* _Task to carry out_
Below are some entries. Repeat exactly the lines from the one with "Video frames at" through the one with "Transcript: And then", and only those.
^^^^^^^^
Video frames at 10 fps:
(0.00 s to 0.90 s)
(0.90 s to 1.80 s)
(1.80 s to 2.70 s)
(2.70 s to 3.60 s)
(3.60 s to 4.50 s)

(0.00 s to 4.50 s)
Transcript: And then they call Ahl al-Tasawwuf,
^^^^^^^^
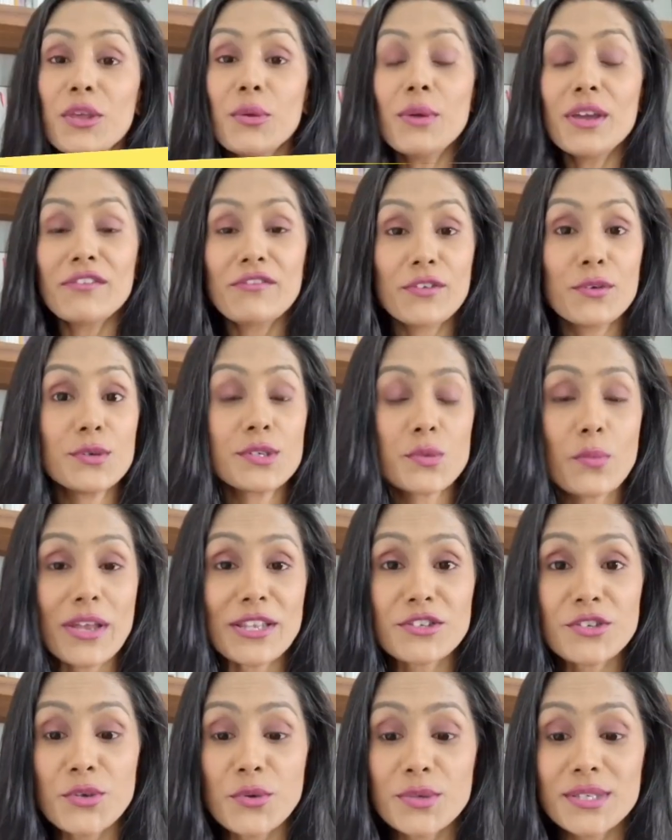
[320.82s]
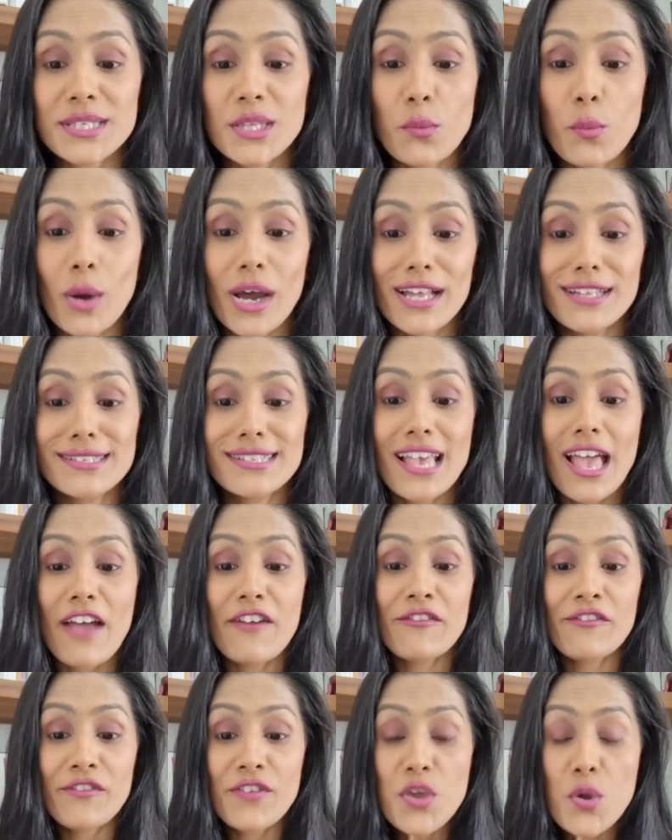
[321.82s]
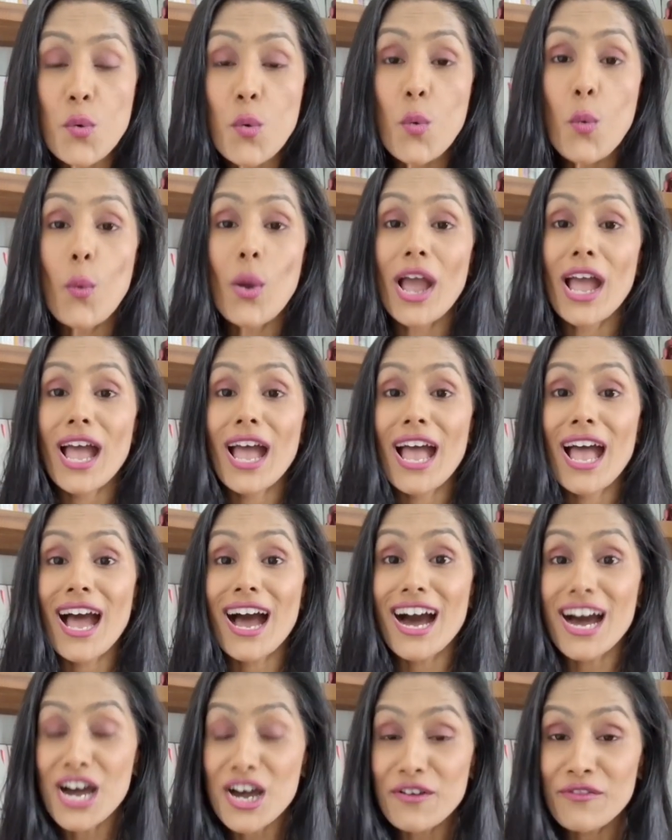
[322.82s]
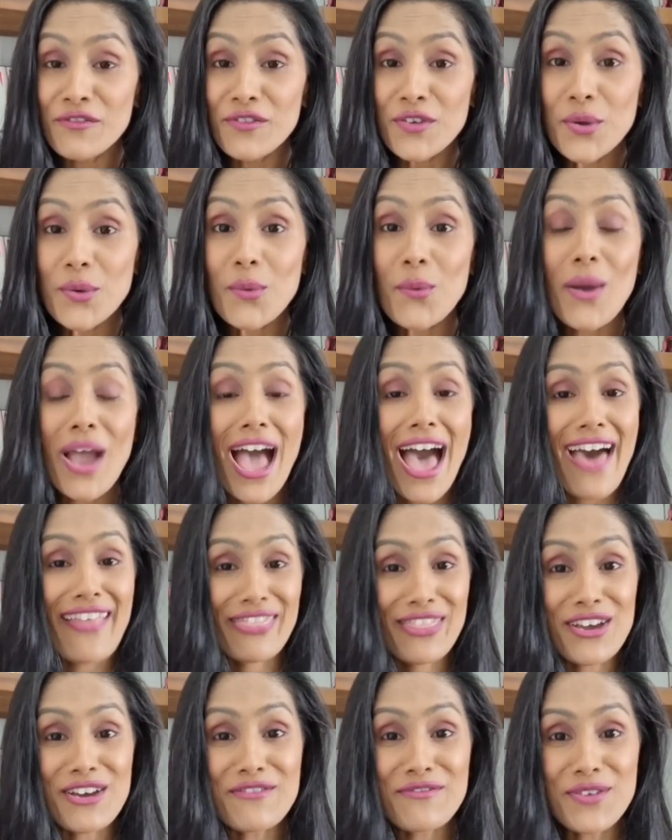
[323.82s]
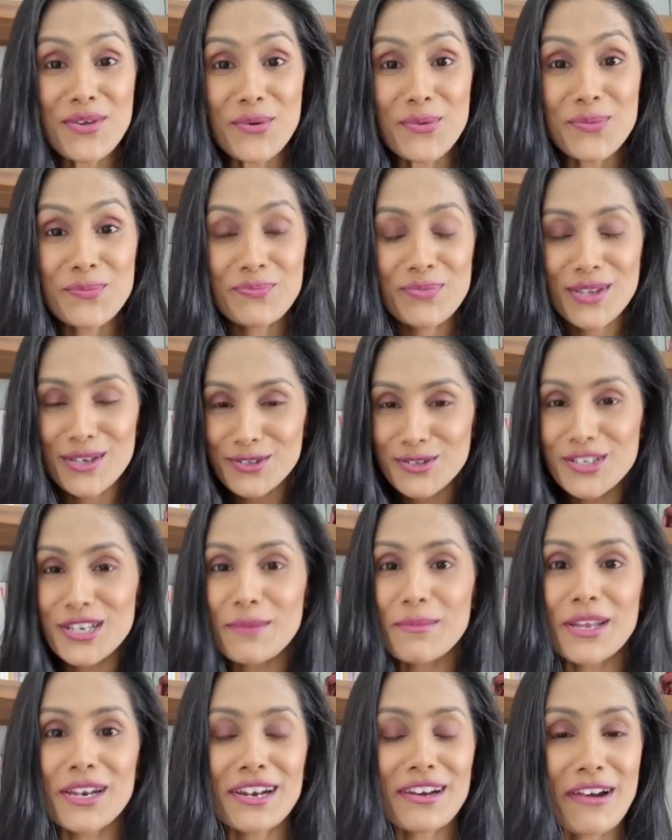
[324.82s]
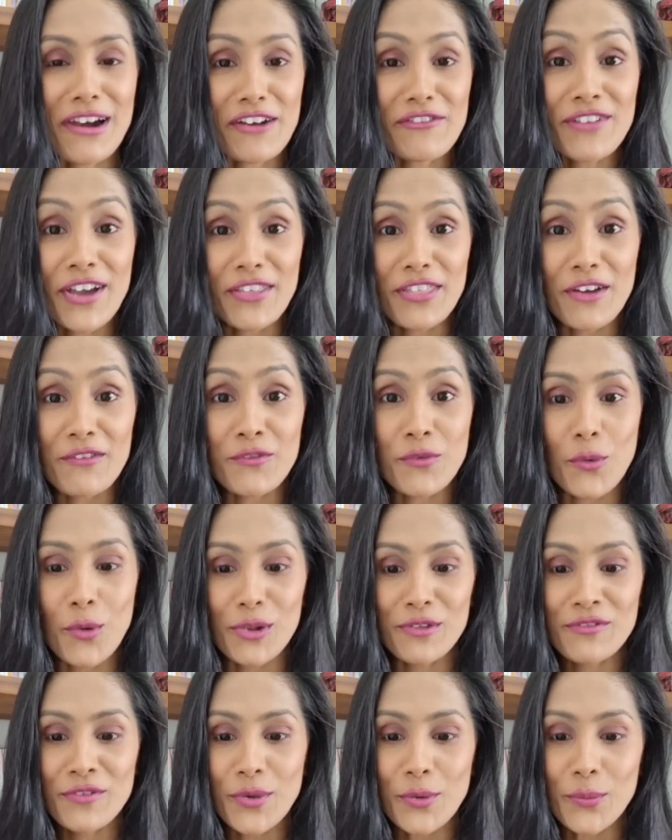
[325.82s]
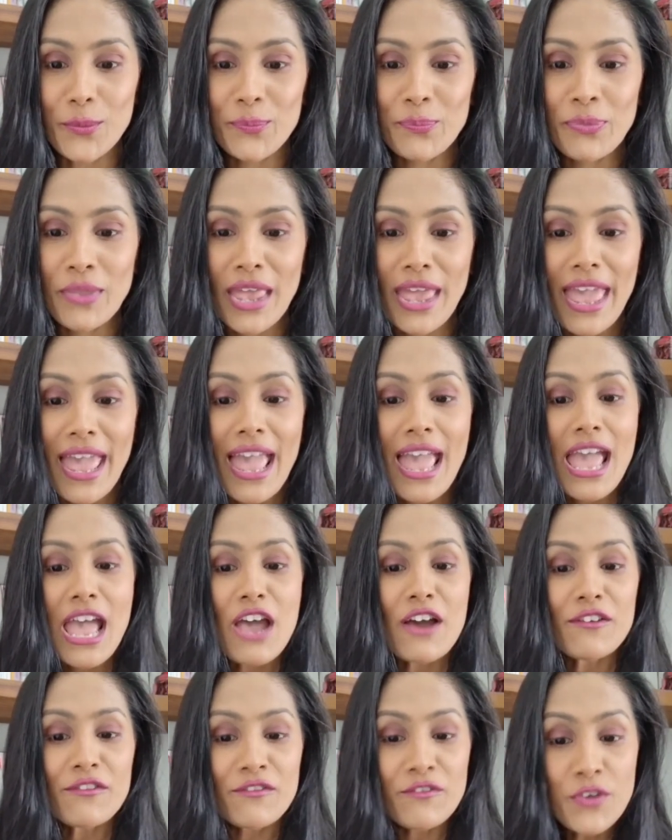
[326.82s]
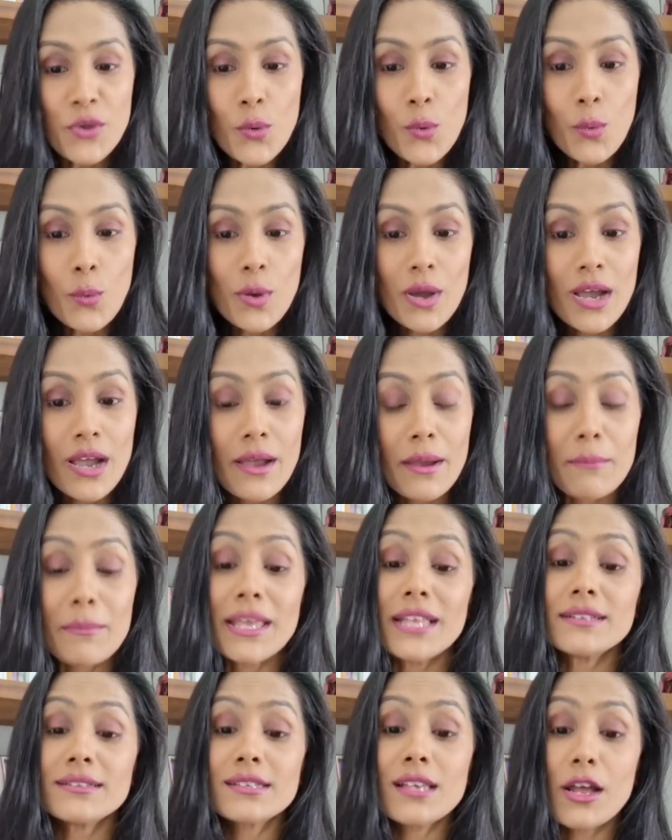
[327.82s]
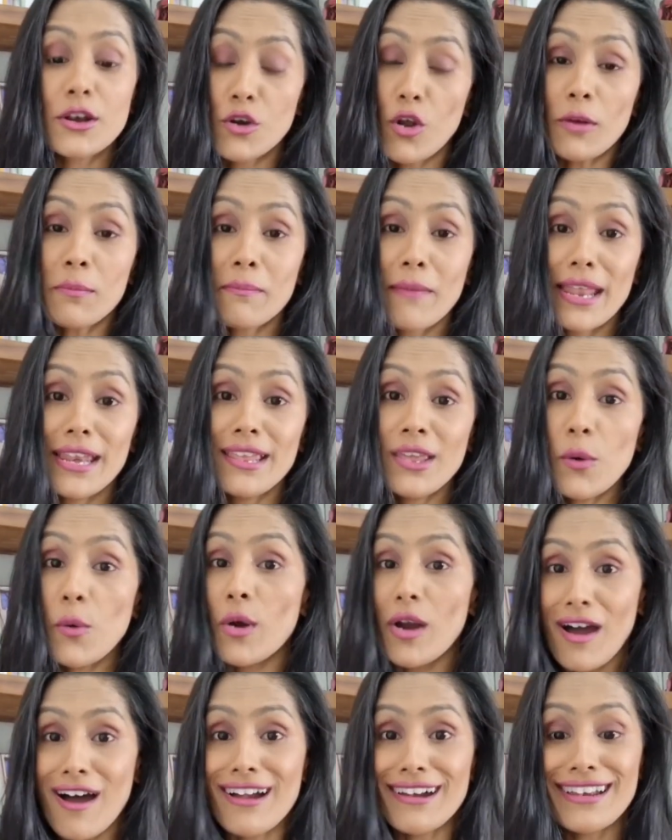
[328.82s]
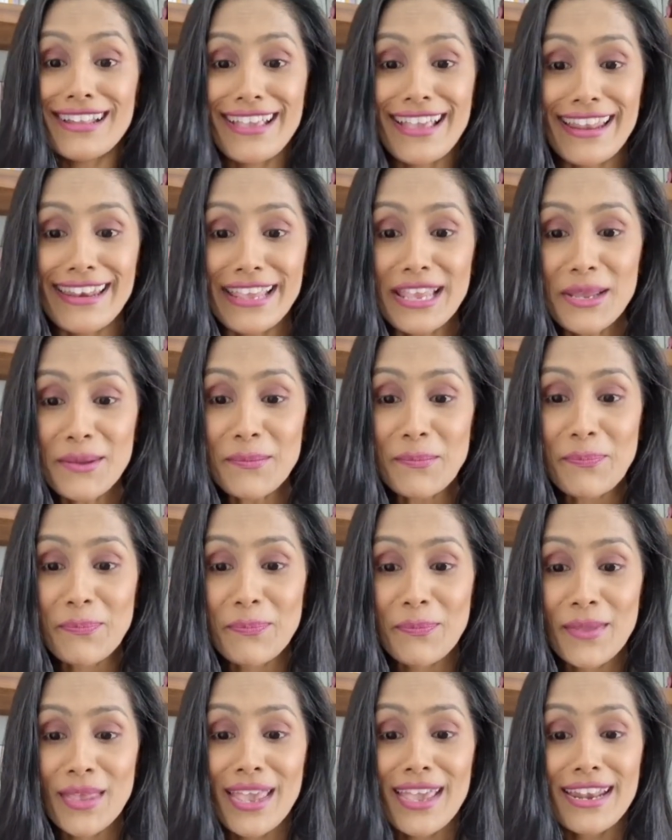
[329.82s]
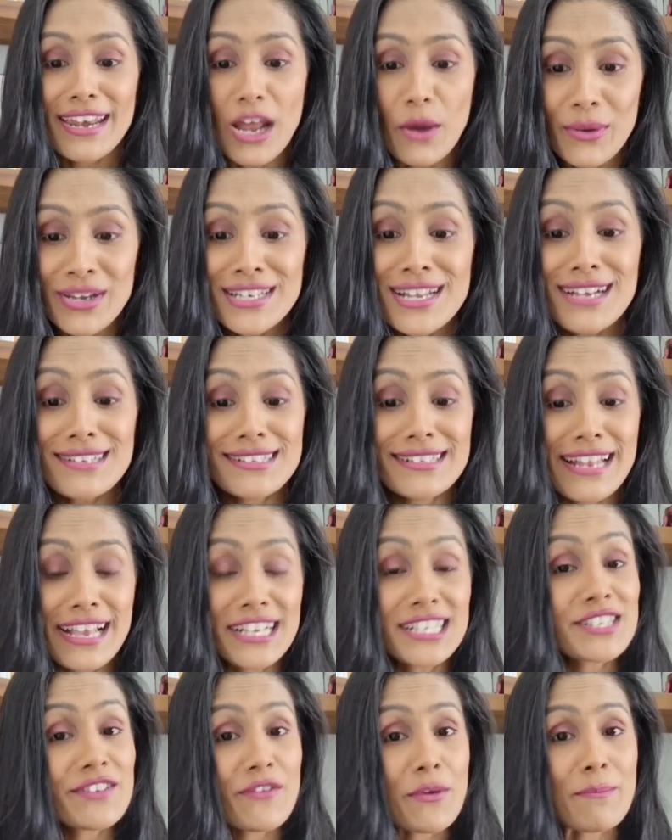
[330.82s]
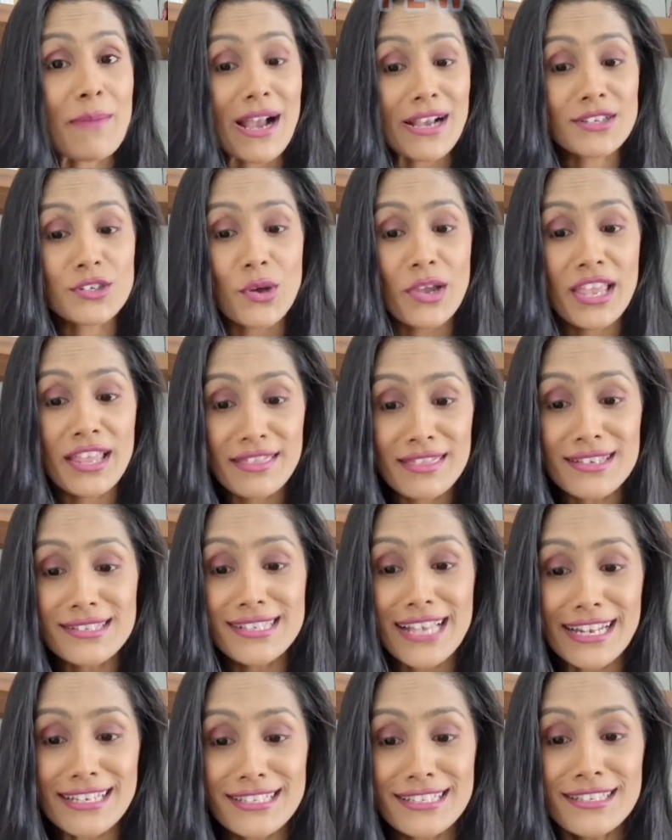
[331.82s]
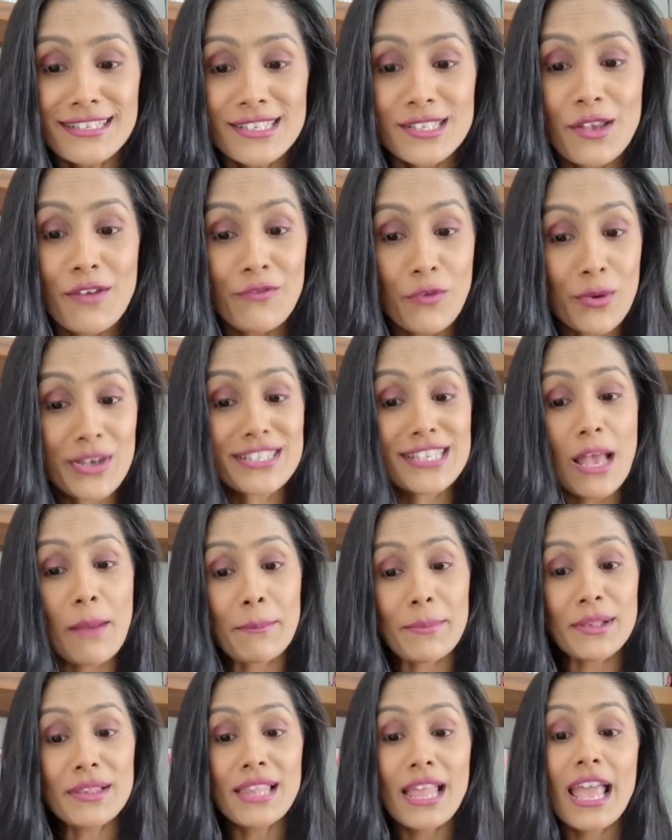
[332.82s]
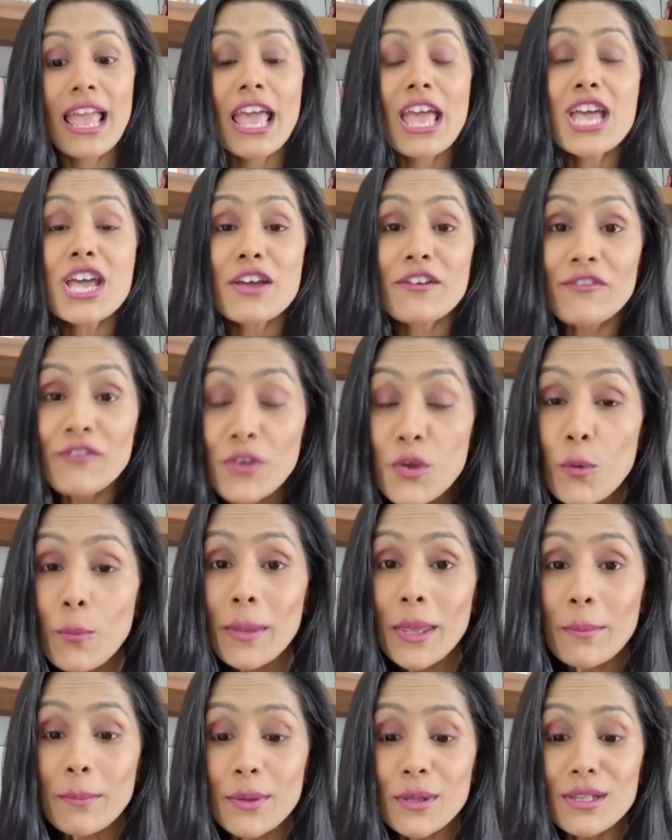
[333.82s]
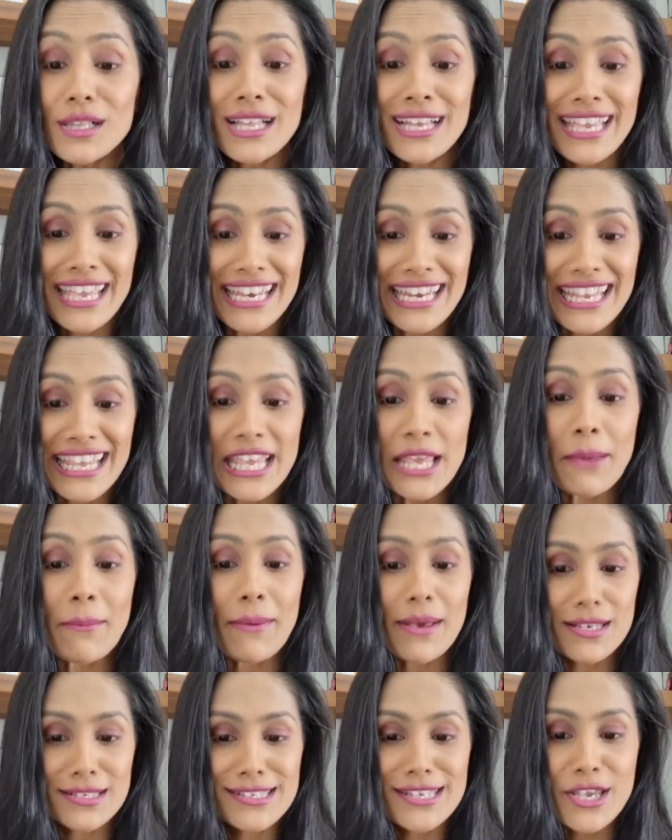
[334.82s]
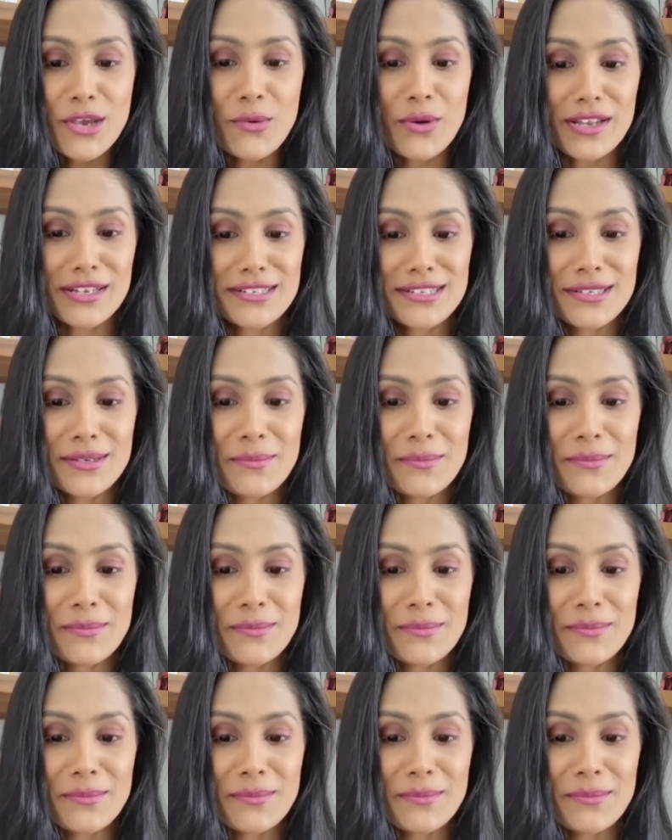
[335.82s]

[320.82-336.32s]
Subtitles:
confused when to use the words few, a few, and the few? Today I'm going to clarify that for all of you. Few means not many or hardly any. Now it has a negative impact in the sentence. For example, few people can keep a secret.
^^^^^^^^
* _Answer to the problem_
Video frames at 10 fps:
(0.00 s to 0.90 s)
(0.90 s to 1.80 s)
(1.80 s to 2.70 s)
(2.70 s to 3.60 s)
(3.60 s to 4.50 s)

(0.00 s to 4.50 s)
Transcript: And then they call Ahl al-Tasawwuf,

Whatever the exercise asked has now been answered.